■ Work to be completed
If an entry holds a picture, drop the picture but restate the entry word for word.

■ Information given
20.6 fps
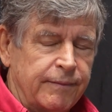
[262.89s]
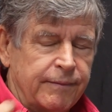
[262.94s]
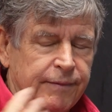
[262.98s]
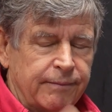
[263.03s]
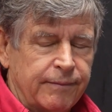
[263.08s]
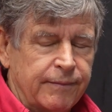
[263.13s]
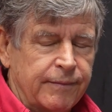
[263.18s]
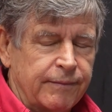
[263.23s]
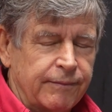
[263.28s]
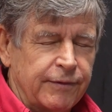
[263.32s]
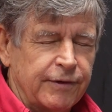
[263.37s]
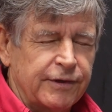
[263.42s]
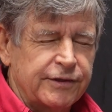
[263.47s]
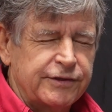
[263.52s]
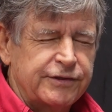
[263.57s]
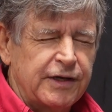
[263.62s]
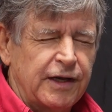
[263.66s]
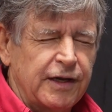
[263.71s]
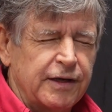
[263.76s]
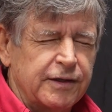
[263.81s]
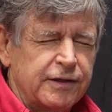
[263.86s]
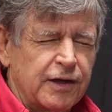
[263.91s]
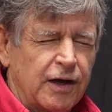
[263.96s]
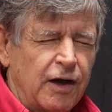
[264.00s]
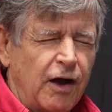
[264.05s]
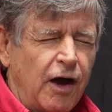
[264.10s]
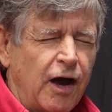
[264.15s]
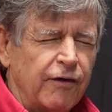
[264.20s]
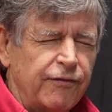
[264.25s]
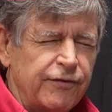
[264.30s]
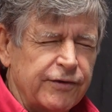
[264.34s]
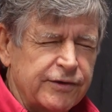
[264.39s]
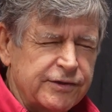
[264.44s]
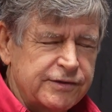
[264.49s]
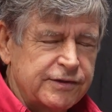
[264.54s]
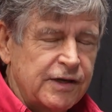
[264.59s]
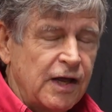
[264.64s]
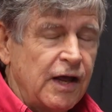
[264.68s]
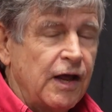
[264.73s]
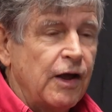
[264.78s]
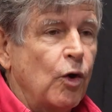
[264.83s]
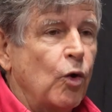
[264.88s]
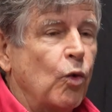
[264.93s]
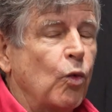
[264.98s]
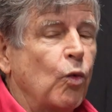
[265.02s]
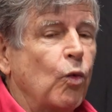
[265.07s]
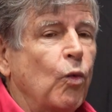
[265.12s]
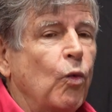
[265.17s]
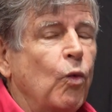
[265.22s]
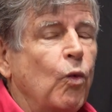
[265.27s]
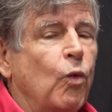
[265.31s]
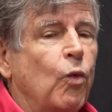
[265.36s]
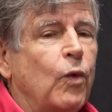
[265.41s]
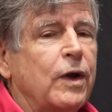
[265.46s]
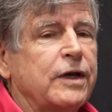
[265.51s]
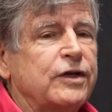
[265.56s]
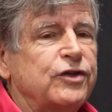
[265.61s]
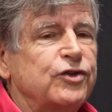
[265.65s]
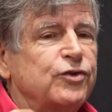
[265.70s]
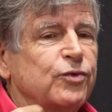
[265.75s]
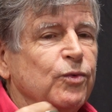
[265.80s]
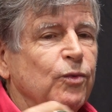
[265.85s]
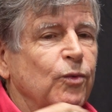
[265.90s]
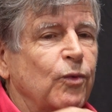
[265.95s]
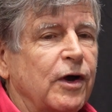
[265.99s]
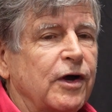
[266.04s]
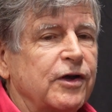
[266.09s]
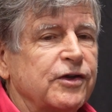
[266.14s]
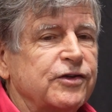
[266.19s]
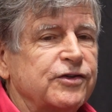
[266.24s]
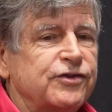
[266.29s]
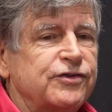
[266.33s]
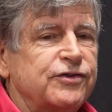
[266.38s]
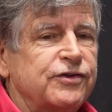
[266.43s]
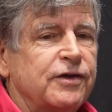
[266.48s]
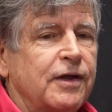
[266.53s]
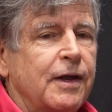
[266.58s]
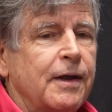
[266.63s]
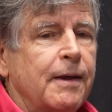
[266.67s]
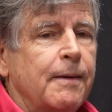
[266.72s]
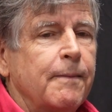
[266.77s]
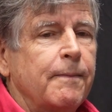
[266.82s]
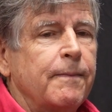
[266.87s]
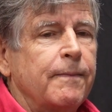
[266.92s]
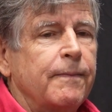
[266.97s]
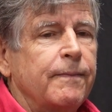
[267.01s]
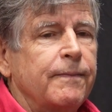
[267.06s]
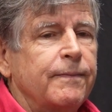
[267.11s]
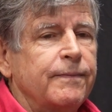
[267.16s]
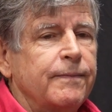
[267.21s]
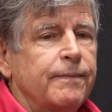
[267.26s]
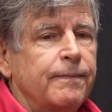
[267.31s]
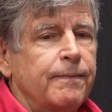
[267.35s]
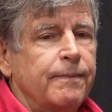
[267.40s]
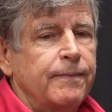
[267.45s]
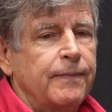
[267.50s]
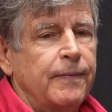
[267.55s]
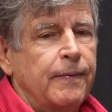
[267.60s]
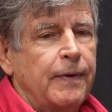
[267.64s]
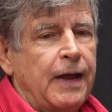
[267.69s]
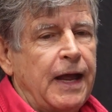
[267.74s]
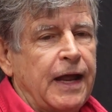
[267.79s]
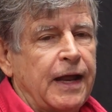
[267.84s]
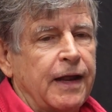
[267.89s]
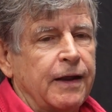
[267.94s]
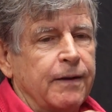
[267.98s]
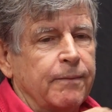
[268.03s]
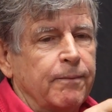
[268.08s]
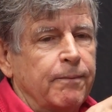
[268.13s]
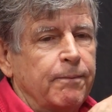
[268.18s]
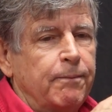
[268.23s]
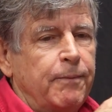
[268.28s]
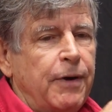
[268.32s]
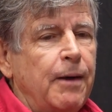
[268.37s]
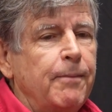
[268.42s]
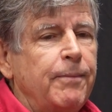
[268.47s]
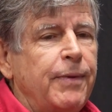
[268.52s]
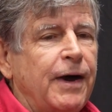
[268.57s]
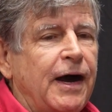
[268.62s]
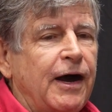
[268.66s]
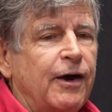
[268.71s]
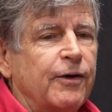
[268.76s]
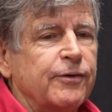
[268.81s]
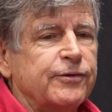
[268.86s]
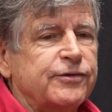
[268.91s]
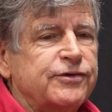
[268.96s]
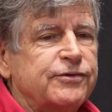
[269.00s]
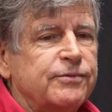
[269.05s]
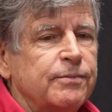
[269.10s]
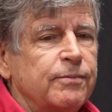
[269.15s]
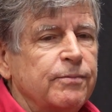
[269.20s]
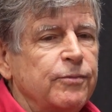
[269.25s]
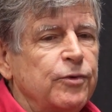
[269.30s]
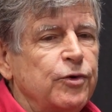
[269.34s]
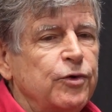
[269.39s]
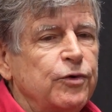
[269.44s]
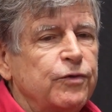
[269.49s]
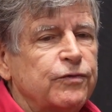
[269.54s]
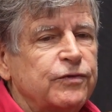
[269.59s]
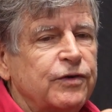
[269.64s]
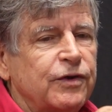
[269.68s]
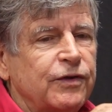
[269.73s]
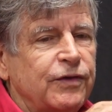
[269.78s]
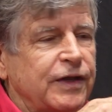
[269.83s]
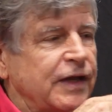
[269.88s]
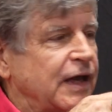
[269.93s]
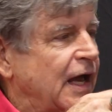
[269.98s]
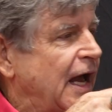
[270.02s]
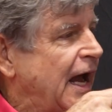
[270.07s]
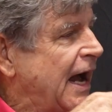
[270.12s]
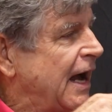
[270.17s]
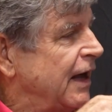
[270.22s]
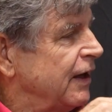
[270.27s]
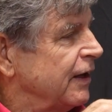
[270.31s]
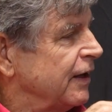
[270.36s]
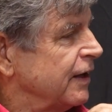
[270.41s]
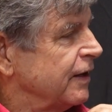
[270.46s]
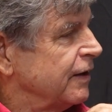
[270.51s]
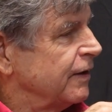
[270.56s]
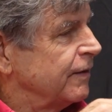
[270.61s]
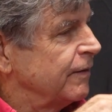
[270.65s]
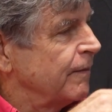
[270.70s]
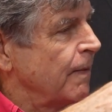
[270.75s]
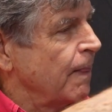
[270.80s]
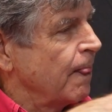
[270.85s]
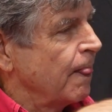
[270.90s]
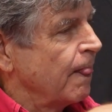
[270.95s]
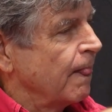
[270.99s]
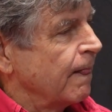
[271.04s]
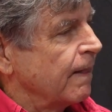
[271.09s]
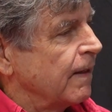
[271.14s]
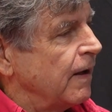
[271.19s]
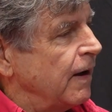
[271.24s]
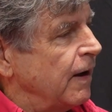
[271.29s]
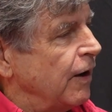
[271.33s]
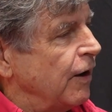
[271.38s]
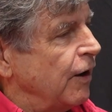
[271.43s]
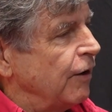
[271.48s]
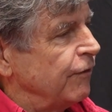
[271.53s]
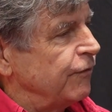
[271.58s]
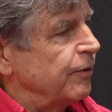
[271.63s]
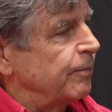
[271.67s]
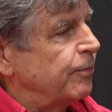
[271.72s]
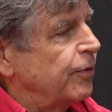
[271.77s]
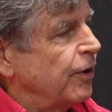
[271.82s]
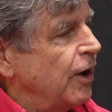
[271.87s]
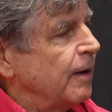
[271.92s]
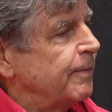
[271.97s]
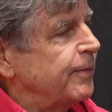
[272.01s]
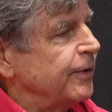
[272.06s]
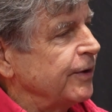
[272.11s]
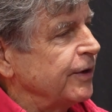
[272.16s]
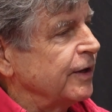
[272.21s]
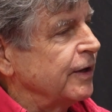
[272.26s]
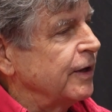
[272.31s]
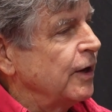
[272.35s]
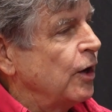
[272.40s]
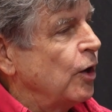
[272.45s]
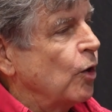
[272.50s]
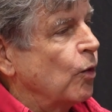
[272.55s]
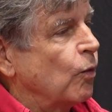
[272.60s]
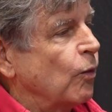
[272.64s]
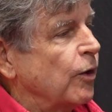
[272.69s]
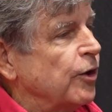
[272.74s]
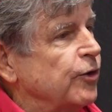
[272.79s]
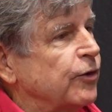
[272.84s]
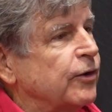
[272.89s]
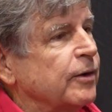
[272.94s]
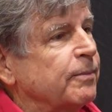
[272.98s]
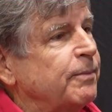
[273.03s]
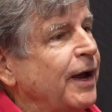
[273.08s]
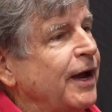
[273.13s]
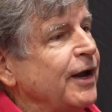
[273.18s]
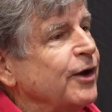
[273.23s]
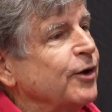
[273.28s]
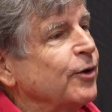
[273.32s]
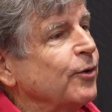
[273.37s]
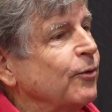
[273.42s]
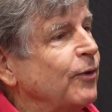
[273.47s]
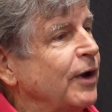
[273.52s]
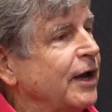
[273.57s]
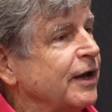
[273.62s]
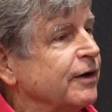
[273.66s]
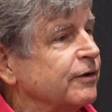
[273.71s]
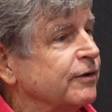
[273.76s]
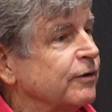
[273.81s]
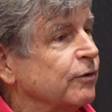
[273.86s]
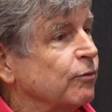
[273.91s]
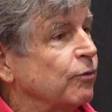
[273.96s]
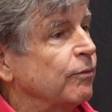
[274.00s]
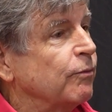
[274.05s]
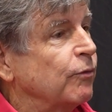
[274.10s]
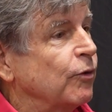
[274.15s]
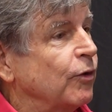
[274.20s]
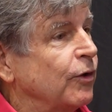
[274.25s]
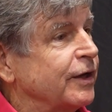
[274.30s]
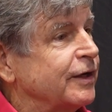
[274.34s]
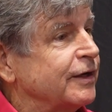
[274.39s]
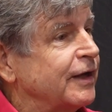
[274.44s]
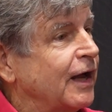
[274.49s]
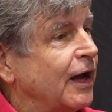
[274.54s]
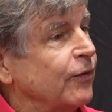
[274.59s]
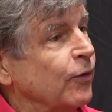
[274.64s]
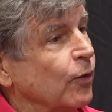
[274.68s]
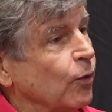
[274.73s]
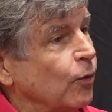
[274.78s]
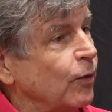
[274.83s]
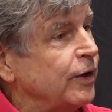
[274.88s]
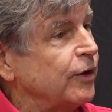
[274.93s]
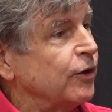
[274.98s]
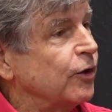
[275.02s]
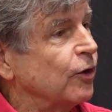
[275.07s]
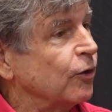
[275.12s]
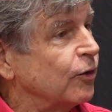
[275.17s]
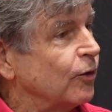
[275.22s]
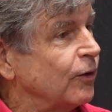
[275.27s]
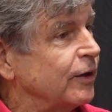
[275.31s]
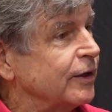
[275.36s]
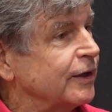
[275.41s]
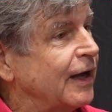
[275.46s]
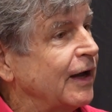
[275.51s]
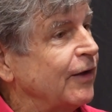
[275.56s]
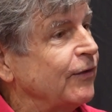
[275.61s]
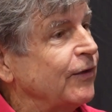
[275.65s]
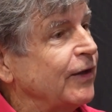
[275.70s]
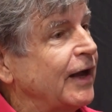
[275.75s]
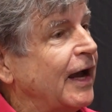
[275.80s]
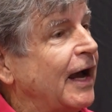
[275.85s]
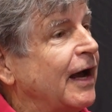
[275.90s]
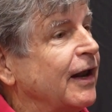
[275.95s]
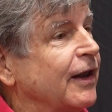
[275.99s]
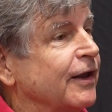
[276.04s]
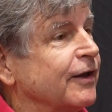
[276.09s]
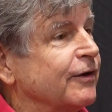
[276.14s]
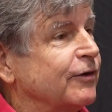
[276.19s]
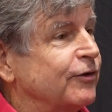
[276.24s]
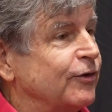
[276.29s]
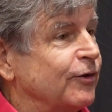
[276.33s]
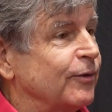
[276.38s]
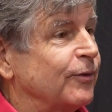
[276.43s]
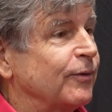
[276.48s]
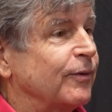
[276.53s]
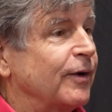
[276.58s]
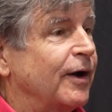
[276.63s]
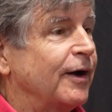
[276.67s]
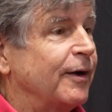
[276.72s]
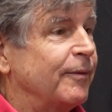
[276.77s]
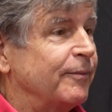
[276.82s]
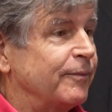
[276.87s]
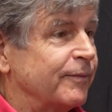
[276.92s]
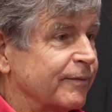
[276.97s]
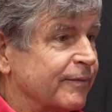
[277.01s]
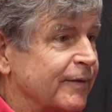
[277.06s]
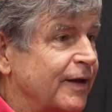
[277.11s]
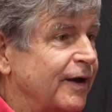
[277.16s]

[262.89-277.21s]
real estate office, which was a pump house moved to the alley of the property, where you could pay your rent rolling down the window, going down the alley to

■ Solution
20.6 fps
[262.89s]
[262.94s]
[262.98s]
[263.03s]
[263.08s]
[263.13s]
[263.18s]
[263.23s]
[263.28s]
[263.32s]
[263.37s]
[263.42s]
[263.47s]
[263.52s]
[263.57s]
[263.62s]
[263.66s]
[263.71s]
[263.76s]
[263.81s]
[263.86s]
[263.91s]
[263.96s]
[264.00s]
[264.05s]
[264.10s]
[264.15s]
[264.20s]
[264.25s]
[264.30s]
[264.34s]
[264.39s]
[264.44s]
[264.49s]
[264.54s]
[264.59s]
[264.64s]
[264.68s]
[264.73s]
[264.78s]
[264.83s]
[264.88s]
[264.93s]
[264.98s]
[265.02s]
[265.07s]
[265.12s]
[265.17s]
[265.22s]
[265.27s]
[265.31s]
[265.36s]
[265.41s]
[265.46s]
[265.51s]
[265.56s]
[265.61s]
[265.65s]
[265.70s]
[265.75s]
[265.80s]
[265.85s]
[265.90s]
[265.95s]
[265.99s]
[266.04s]
[266.09s]
[266.14s]
[266.19s]
[266.24s]
[266.29s]
[266.33s]
[266.38s]
[266.43s]
[266.48s]
[266.53s]
[266.58s]
[266.63s]
[266.67s]
[266.72s]
[266.77s]
[266.82s]
[266.87s]
[266.92s]
[266.97s]
[267.01s]
[267.06s]
[267.11s]
[267.16s]
[267.21s]
[267.26s]
[267.31s]
[267.35s]
[267.40s]
[267.45s]
[267.50s]
[267.55s]
[267.60s]
[267.64s]
[267.69s]
[267.74s]
[267.79s]
[267.84s]
[267.89s]
[267.94s]
[267.98s]
[268.03s]
[268.08s]
[268.13s]
[268.18s]
[268.23s]
[268.28s]
[268.32s]
[268.37s]
[268.42s]
[268.47s]
[268.52s]
[268.57s]
[268.62s]
[268.66s]
[268.71s]
[268.76s]
[268.81s]
[268.86s]
[268.91s]
[268.96s]
[269.00s]
[269.05s]
[269.10s]
[269.15s]
[269.20s]
[269.25s]
[269.30s]
[269.34s]
[269.39s]
[269.44s]
[269.49s]
[269.54s]
[269.59s]
[269.64s]
[269.68s]
[269.73s]
[269.78s]
[269.83s]
[269.88s]
[269.93s]
[269.98s]
[270.02s]
[270.07s]
[270.12s]
[270.17s]
[270.22s]
[270.27s]
[270.31s]
[270.36s]
[270.41s]
[270.46s]
[270.51s]
[270.56s]
[270.61s]
[270.65s]
[270.70s]
[270.75s]
[270.80s]
[270.85s]
[270.90s]
[270.95s]
[270.99s]
[271.04s]
[271.09s]
[271.14s]
[271.19s]
[271.24s]
[271.29s]
[271.33s]
[271.38s]
[271.43s]
[271.48s]
[271.53s]
[271.58s]
[271.63s]
[271.67s]
[271.72s]
[271.77s]
[271.82s]
[271.87s]
[271.92s]
[271.97s]
[272.01s]
[272.06s]
[272.11s]
[272.16s]
[272.21s]
[272.26s]
[272.31s]
[272.35s]
[272.40s]
[272.45s]
[272.50s]
[272.55s]
[272.60s]
[272.64s]
[272.69s]
[272.74s]
[272.79s]
[272.84s]
[272.89s]
[272.94s]
[272.98s]
[273.03s]
[273.08s]
[273.13s]
[273.18s]
[273.23s]
[273.28s]
[273.32s]
[273.37s]
[273.42s]
[273.47s]
[273.52s]
[273.57s]
[273.62s]
[273.66s]
[273.71s]
[273.76s]
[273.81s]
[273.86s]
[273.91s]
[273.96s]
[274.00s]
[274.05s]
[274.10s]
[274.15s]
[274.20s]
[274.25s]
[274.30s]
[274.34s]
[274.39s]
[274.44s]
[274.49s]
[274.54s]
[274.59s]
[274.64s]
[274.68s]
[274.73s]
[274.78s]
[274.83s]
[274.88s]
[274.93s]
[274.98s]
[275.02s]
[275.07s]
[275.12s]
[275.17s]
[275.22s]
[275.27s]
[275.31s]
[275.36s]
[275.41s]
[275.46s]
[275.51s]
[275.56s]
[275.61s]
[275.65s]
[275.70s]
[275.75s]
[275.80s]
[275.85s]
[275.90s]
[275.95s]
[275.99s]
[276.04s]
[276.09s]
[276.14s]
[276.19s]
[276.24s]
[276.29s]
[276.33s]
[276.38s]
[276.43s]
[276.48s]
[276.53s]
[276.58s]
[276.63s]
[276.67s]
[276.72s]
[276.77s]
[276.82s]
[276.87s]
[276.92s]
[276.97s]
[277.01s]
[277.06s]
[277.11s]
[277.16s]

[262.89-277.21s]
real estate office, which was a pump house moved to the alley of the property, where you could pay your rent rolling down the window, going down the alley to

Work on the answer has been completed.